Optimize queries with Amazon Glue partition indexing and filtering
When Athena queries partitioned tables, it retrieves and filters the available table partitions to the subset relevant to your query. As new data and partitions are added, more time is required to process the partitions, and query runtime can increase. If you have a table with a large number of partitions that grows over time, consider using Amazon Glue partition indexing and filtering. Partition indexing allows Athena to optimize partition processing and improve query performance on highly partitioned tables.
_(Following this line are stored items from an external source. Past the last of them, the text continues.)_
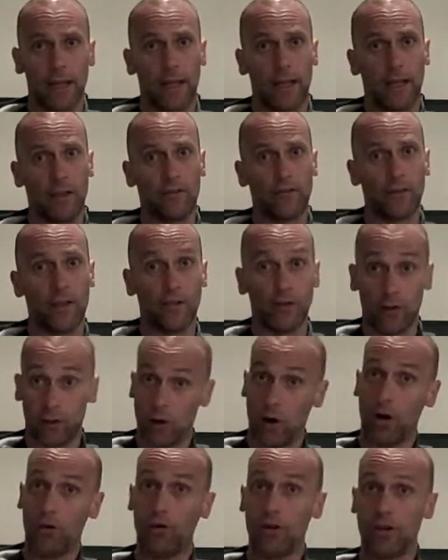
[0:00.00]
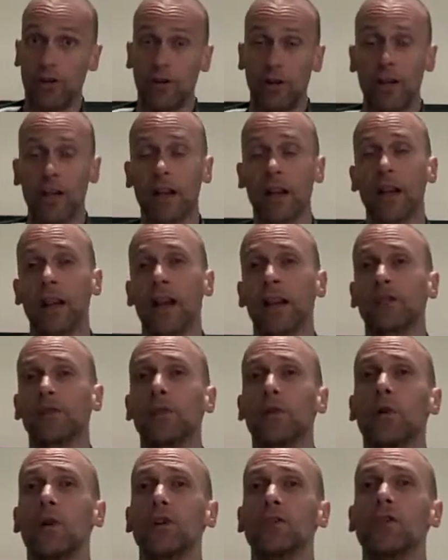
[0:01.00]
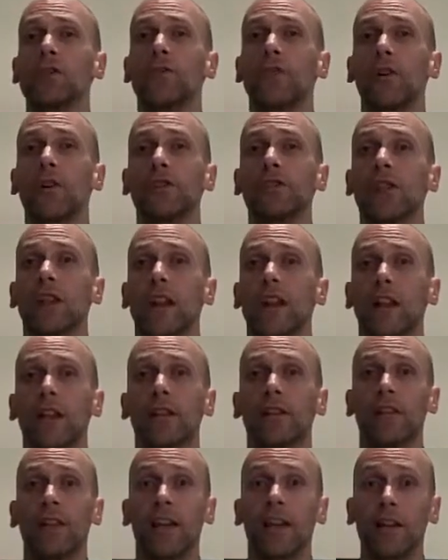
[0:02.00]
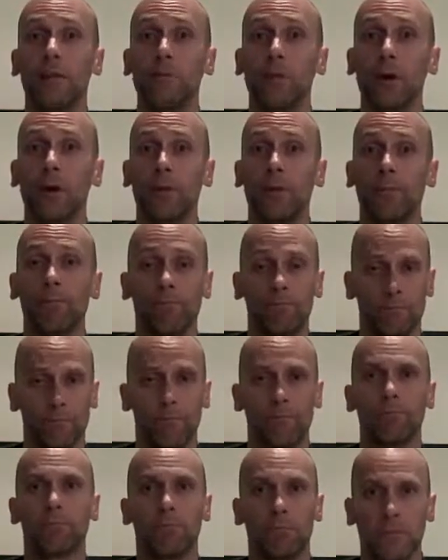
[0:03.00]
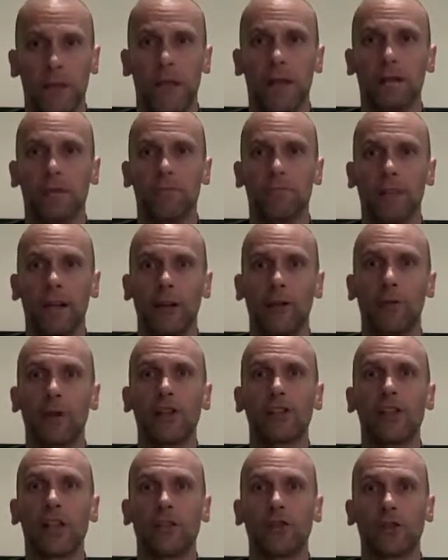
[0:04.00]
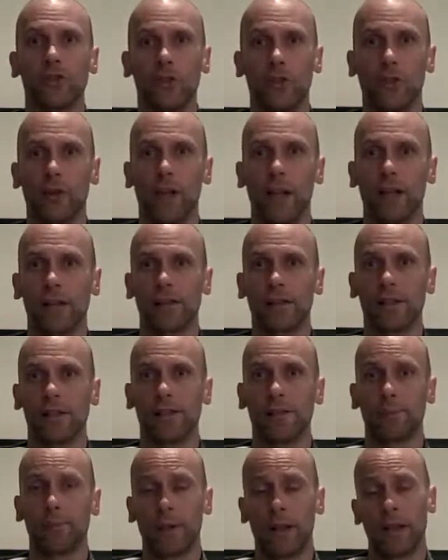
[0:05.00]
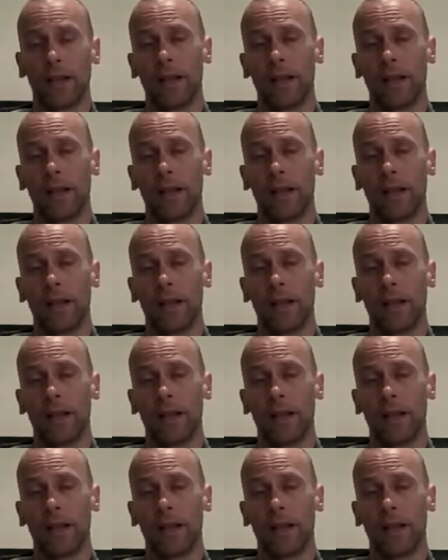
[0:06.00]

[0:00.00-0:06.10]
If you're already drinking a glass of water first thing in the morning, then increase that to 2 glasses.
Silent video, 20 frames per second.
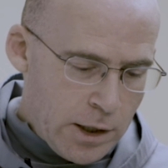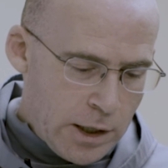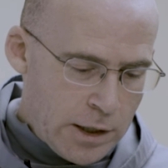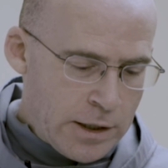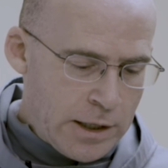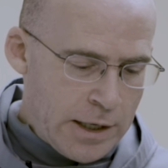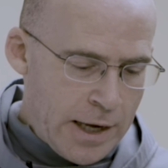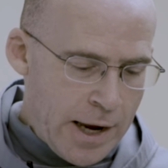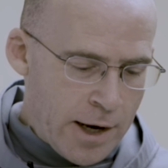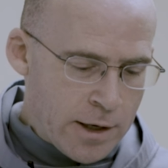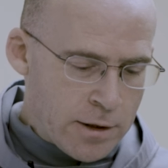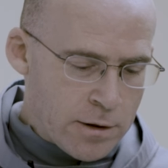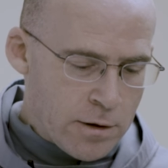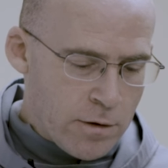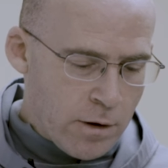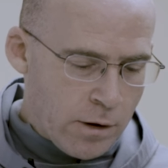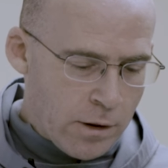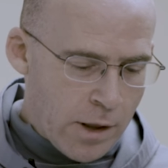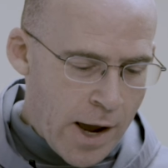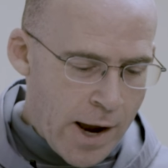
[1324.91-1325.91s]
In the
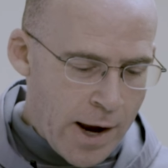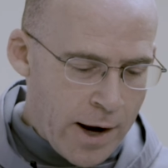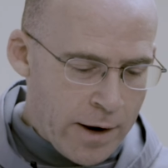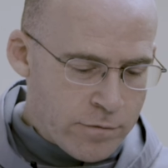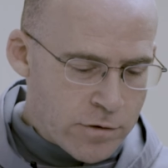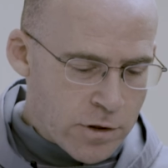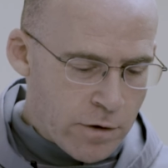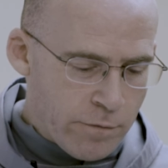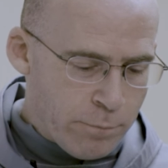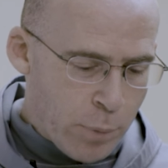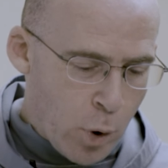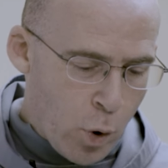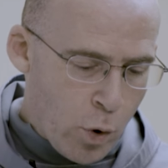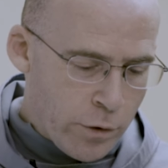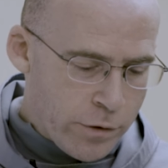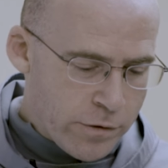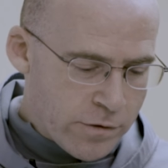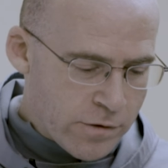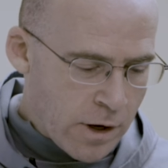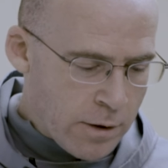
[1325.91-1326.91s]
end, the lives of
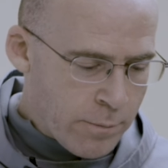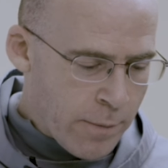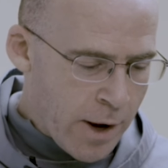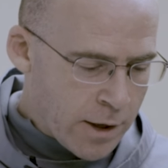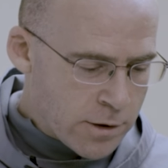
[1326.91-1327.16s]
both St.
Setting up partition filtering in a table's properties is a two-step process:
-
Creating a partition index in Amazon Glue.
-
Enabling partition filtering for the table.
Creating a partition index
For steps on creating a partition index in Amazon Glue, see Working with partition indexes in the Amazon Glue Developer Guide. For the limitations on partition indexes in Amazon Glue, see the About partition indexes section on that page.
Enabling partition filtering
To enable partition filtering for the table, you must set a new table property in
Amazon Glue. For steps on how to set table properties in Amazon Glue, refer to the Setting up partition projection
-
For Key, add
partition_filtering.enabled
-
For Value, add
true
You can disable partition filtering on this table at any time by setting the
partition_filtering.enabled
value to false
.
After you complete the above steps, you can return to the Athena console to query the data.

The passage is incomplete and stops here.